Data shown Start Marker

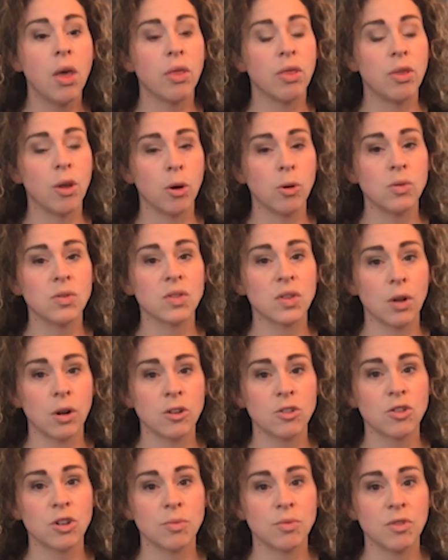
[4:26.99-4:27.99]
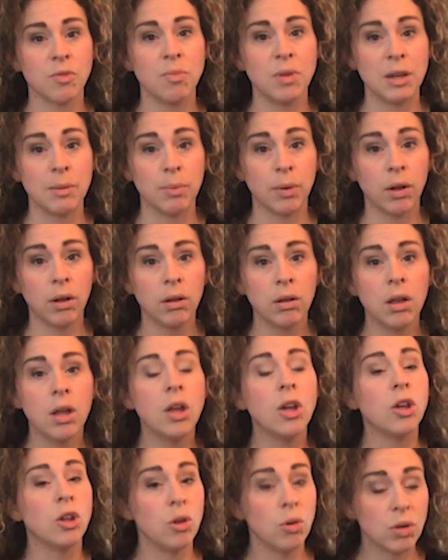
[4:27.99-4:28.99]
Those large groups of people
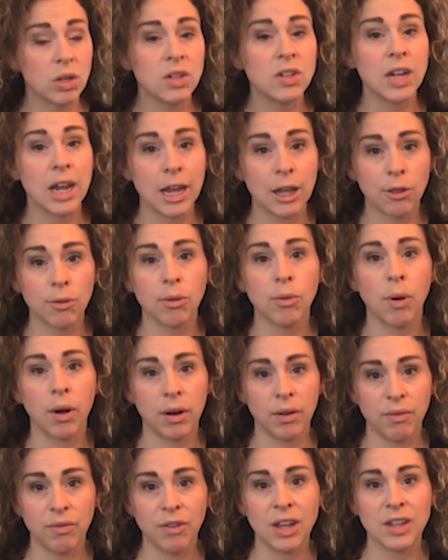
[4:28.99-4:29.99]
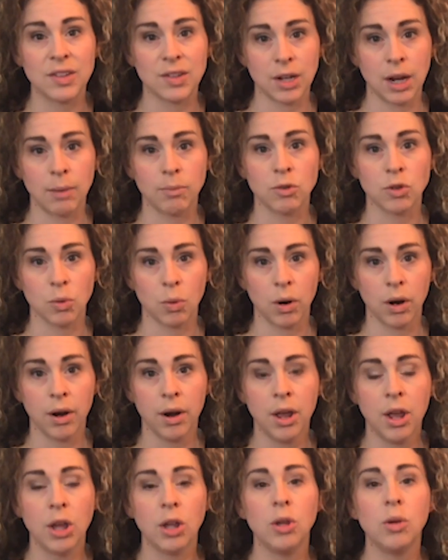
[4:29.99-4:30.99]
you could take through on a FaceTime tour.
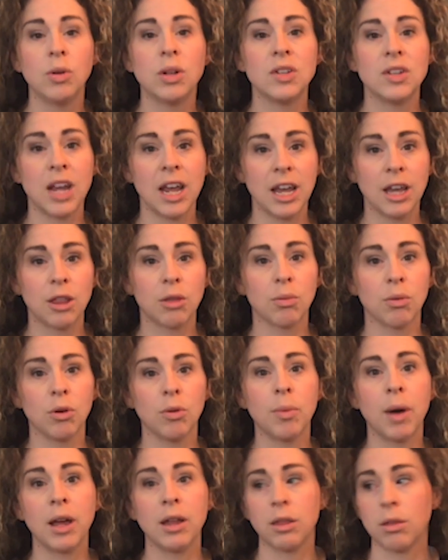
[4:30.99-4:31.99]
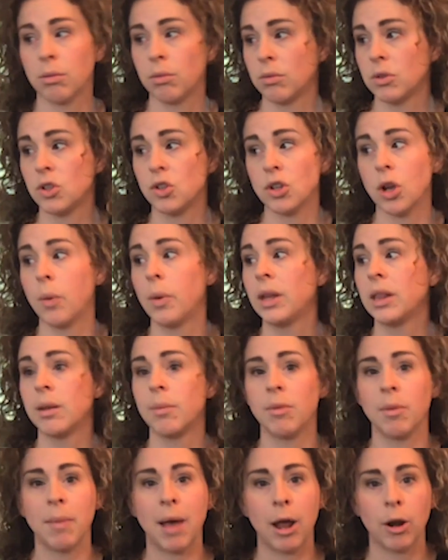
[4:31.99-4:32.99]
You could take through by showing them
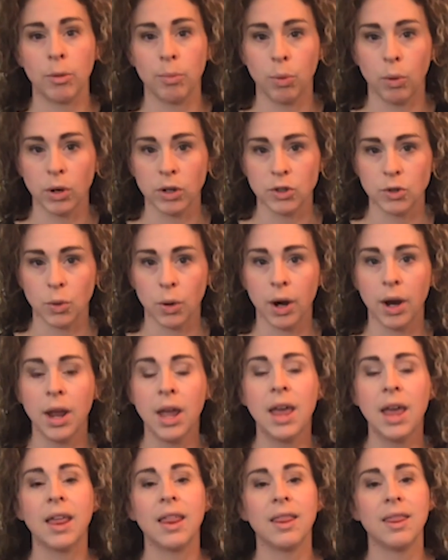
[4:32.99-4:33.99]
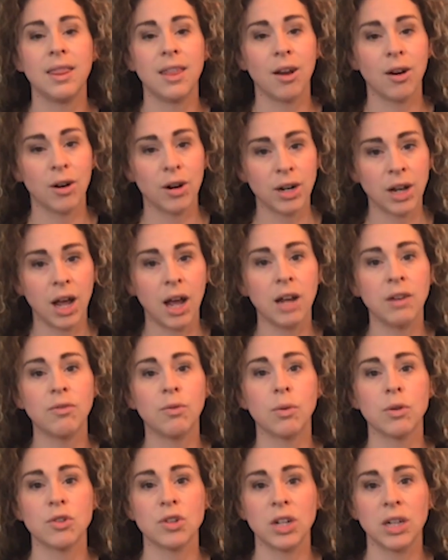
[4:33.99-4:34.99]
the Matterport tour. They're going to
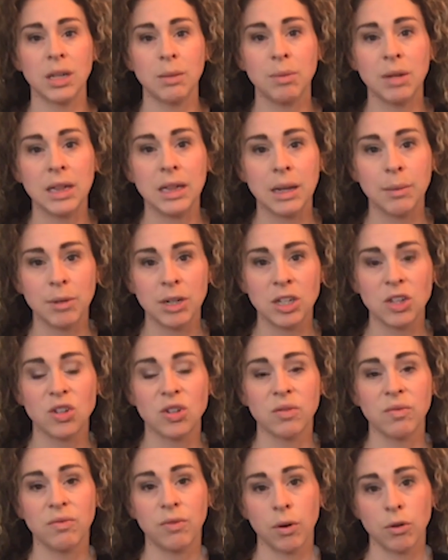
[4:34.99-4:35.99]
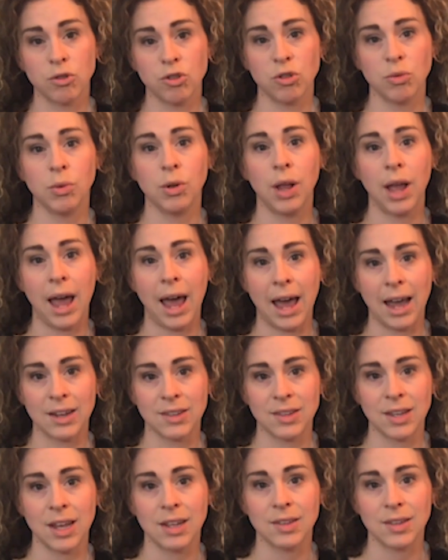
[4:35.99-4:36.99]
unfortunately be limited to virtual
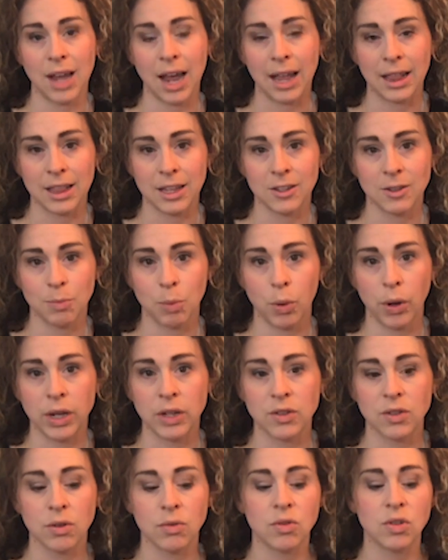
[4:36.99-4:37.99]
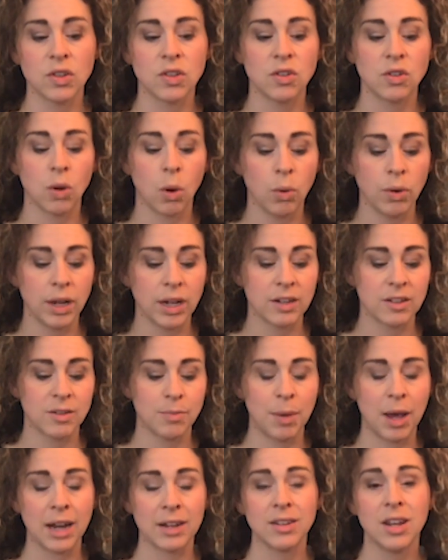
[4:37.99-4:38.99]
access at this point. So just don't
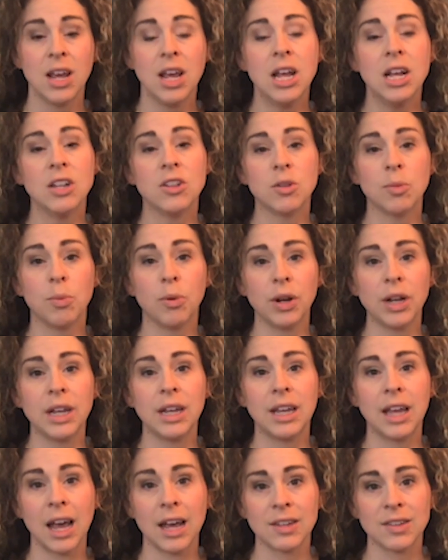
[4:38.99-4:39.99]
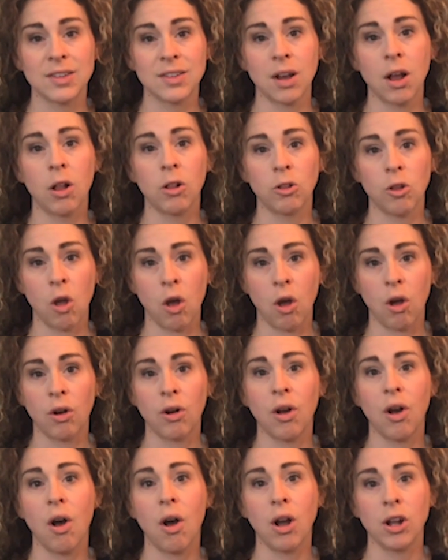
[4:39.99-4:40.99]
expect to bring guests
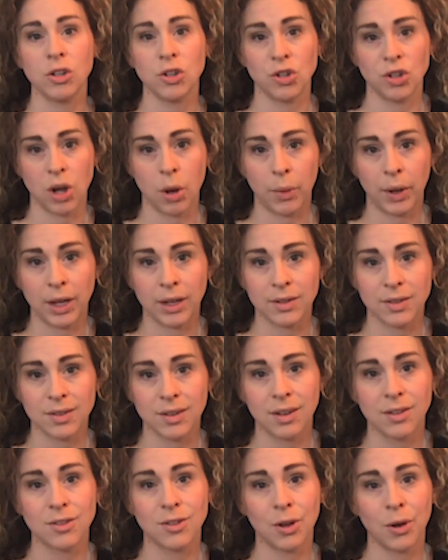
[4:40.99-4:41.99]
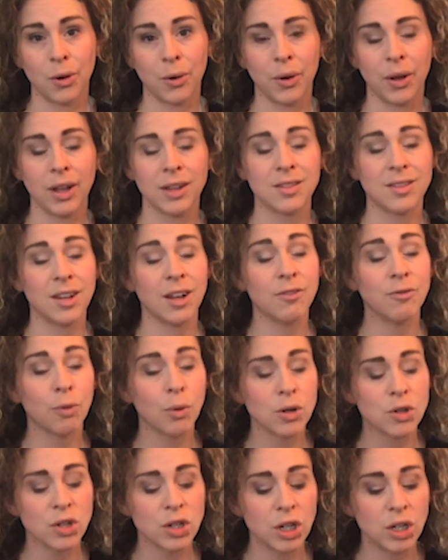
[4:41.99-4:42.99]
along on showings. So that's the
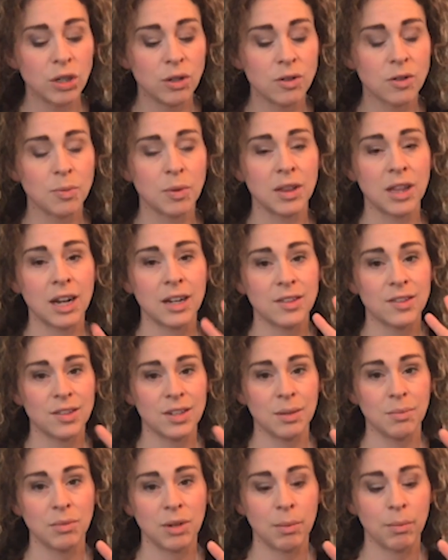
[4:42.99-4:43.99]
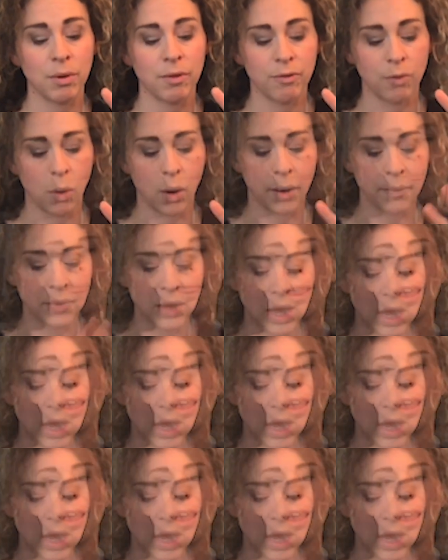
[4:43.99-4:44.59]
unfortunate news, but that is tip number 4.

Data shown End Marker

* _Your instructions_: Your answer must be an exact copy of the lines from the one with "[4:36.99-4:37.99]" through the final line of the data, both included, without any pictures.

* _Answer_:
[4:36.99-4:37.99]
[4:37.99-4:38.99]
access at this point. So just don't
[4:38.99-4:39.99]
[4:39.99-4:40.99]
expect to bring guests
[4:40.99-4:41.99]
[4:41.99-4:42.99]
along on showings. So that's the
[4:42.99-4:43.99]
[4:43.99-4:44.59]
unfortunate news, but that is tip number 4.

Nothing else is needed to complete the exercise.